How Matthew Machuga of AuthO Narrowly Avoided Launch Catastrophe
In A Comedy of Errors, we talk to engineers about the weirdest, worst, and most interesting application and infrastructure issues they’ve encountered (and resolved) over the years. This week we hear from Matthew Machuga, who leads the analytics team at Auth0. Auth0 solves the most complex and large-scale identity use cases for global enterprises, securing billions of logins every year.
I've been with Auth0 since July, leading the Analytics team. We're responsible for one of Auth0’s newest projects, largely targeted toward giving marketers a way to view when and how people are active and using the system, so they can make better business decisions.
Security is a huge challenge for any company that works directly with digital identity, as we do, since mismanagement can be catastrophic. We understand this innately, so we take security very seriously.
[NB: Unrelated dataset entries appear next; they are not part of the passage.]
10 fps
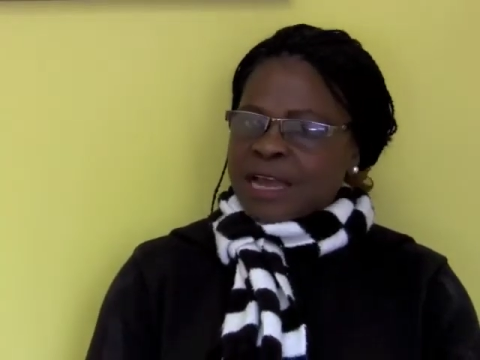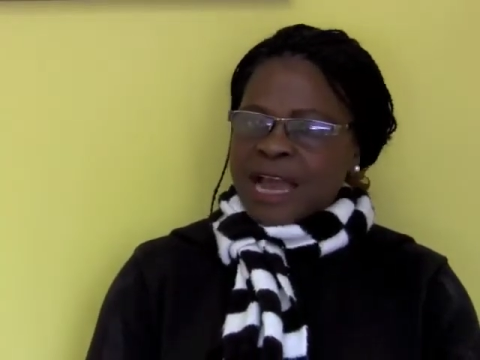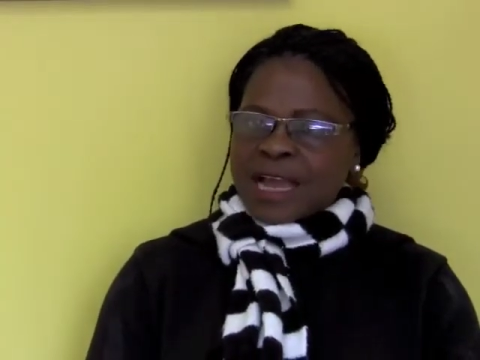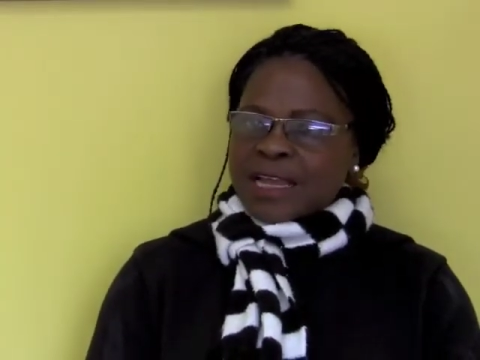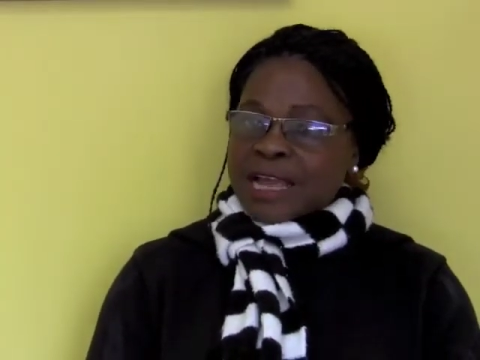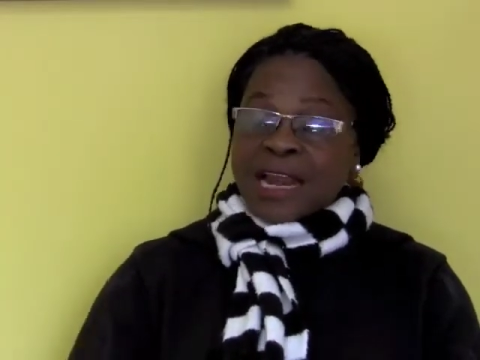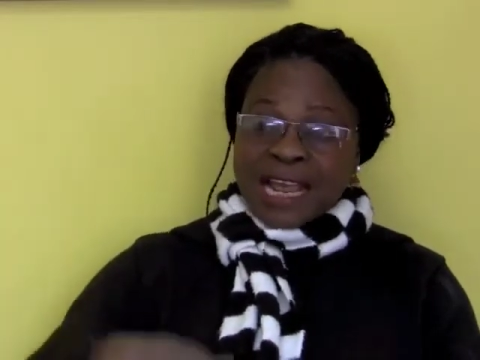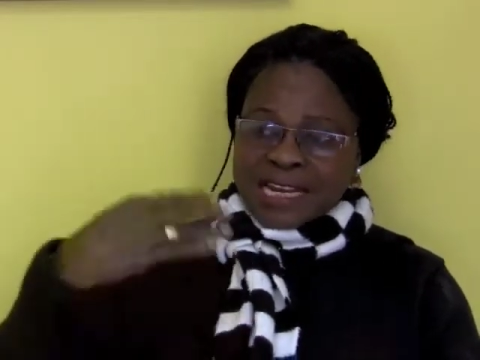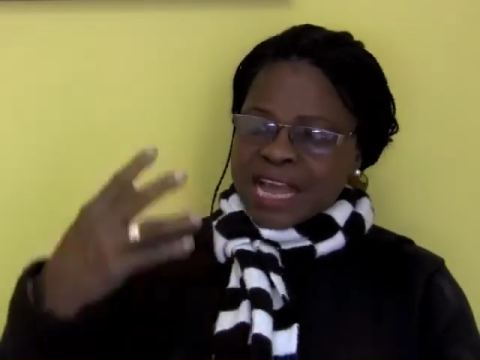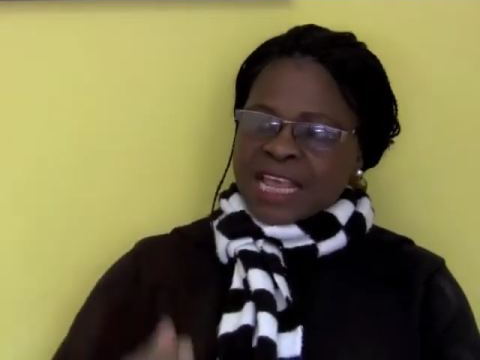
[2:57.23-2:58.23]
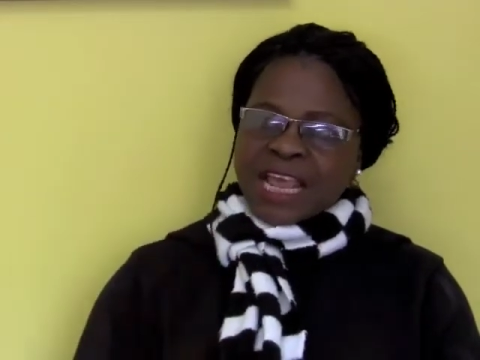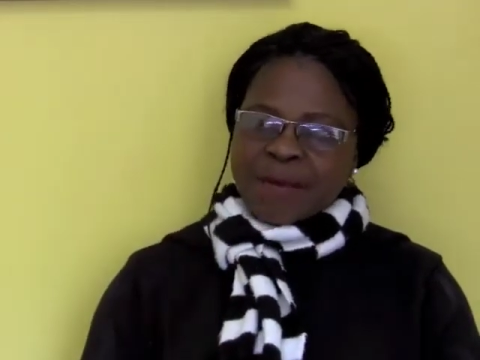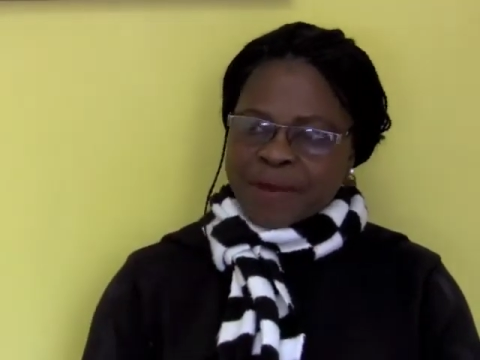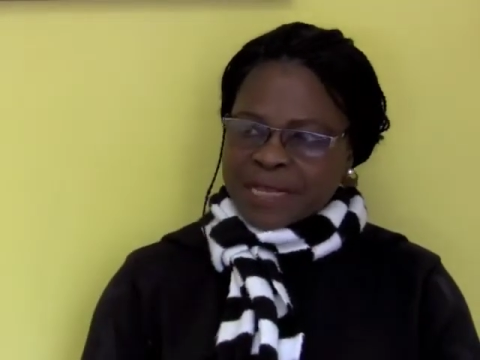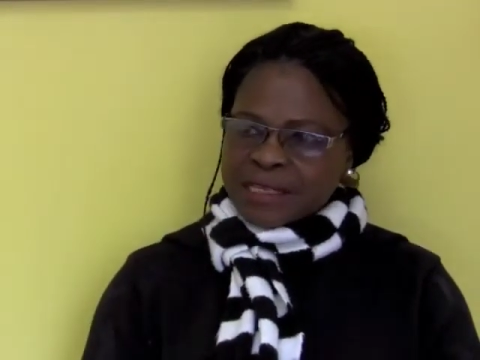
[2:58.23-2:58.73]
I, an idea
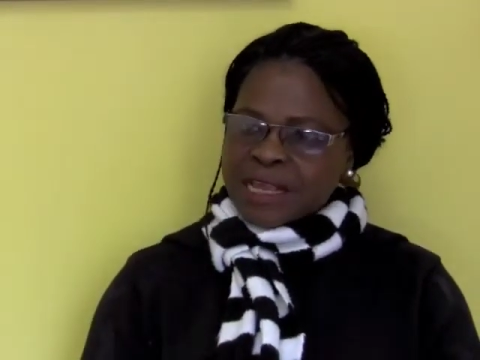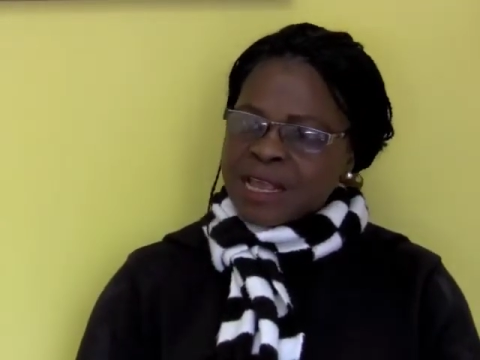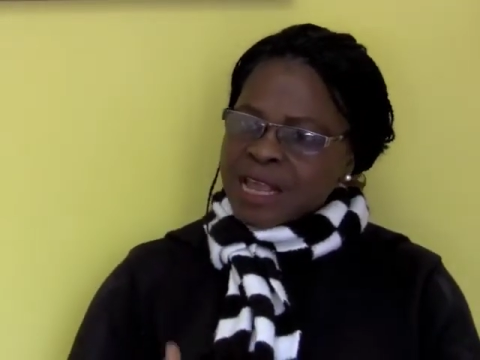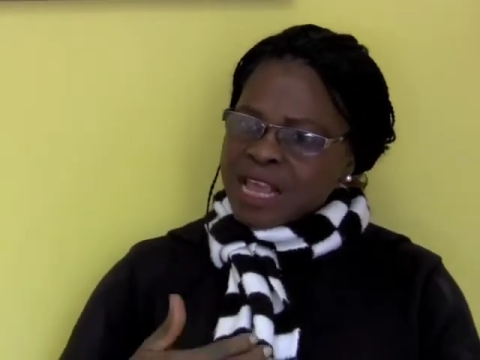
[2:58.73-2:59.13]
came. I say,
We follow many different compliances, which means we put a lot of effort into balancing out all the rules.
But I am really proud of just being able to get our team ramped up. I would say building an entire project from the ground up - from the AWS configuration all the way up to the front end optimization - that has been very exciting to do as a team.
But as to errors we’ve faced?
About a month ago I was trying to deploy one of our services to a new region, so that we would have a redundant backup somewhere. We're using Terraform to do this. And when Terraform presents you with an error message, you're not entirely sure if the error message is from Terraform, if it's from the underlying library that Terraform uses, or if it's from AWS.
In this case, I was trying to deploy something in a cluster, and I got an error message back saying that my deploy failed because I had "entered an invalid number of nodes". And this was some arbitrary number, let's say it's 10. Okay that's weird, I thought. I got the security guy on the phone to take a look at it with me. We went through the docs a little bit and tried troubleshooting - we tried another number, because previously changing a number once had arbitrarily fixed an issue. Then when I had updated the number back to the original number later, it fixed it, so we tried that again.
This time when I updated the number it said "invalid number nodes for region - exceeded valid number", and it gave me back “0” as the appropriate number. I thought, this is nonsensical, there is no reason this should be popping up. After maybe five or ten minutes of digging, the security guy rhetorically asked, "I wonder if this is not available in this AWS region?"
I had been an AWS newbie at this point. I didn't realize that was a thing. “They seriously don't allow certain services in different regions?”
He said, “Yeah it hasn't rolled out yet probably.”
Sure enough I went into the control panel, scrolled down, and for that specific region it was unavailable. That was very frustrating, because it kind of shot our deployment plan in the foot before we got it out the door. We also discovered it way too late in the process.
I wonder if this is not available in this AWS region?
We had been planning to go live in that region for probably two months, and the whole time we were on schedule. It was one of those things where all systems were go, and we're doing the final deployment, but then it just… Would. Not. Launch. We actually rewrote a massive part of our infrastructure to accommodate that one.
One month later and we’re finally deploying it this week. So it was quite an endeavor.
Because of all this, we do far more investigation ahead of time. We're now all fully aware that Amazon has this caveat, so we keep an eye out for this problem and refer to their docs on a regular basis. We also try to track their history and their blog posts. For instance, if they released the feature in December 2016, and we see they released it to three more regions in June 2017, we know that their roll out structure is very slow. If they've rolled out a few times since then, we can usually take a guess as to if this will be available by the time we're ready to go live in this specific region. That way we can appropriately make failover plans in the future.
So now we spend a little extra time looking through all the possible non-coding hangups we might encounter along the way. In a case where something isn’t available, as happened here with AWS, then we just write (or rewrite) it using a different technology altogether.
The big way we’re celebrating finally deploying it is by… moving onto the next feature, of course!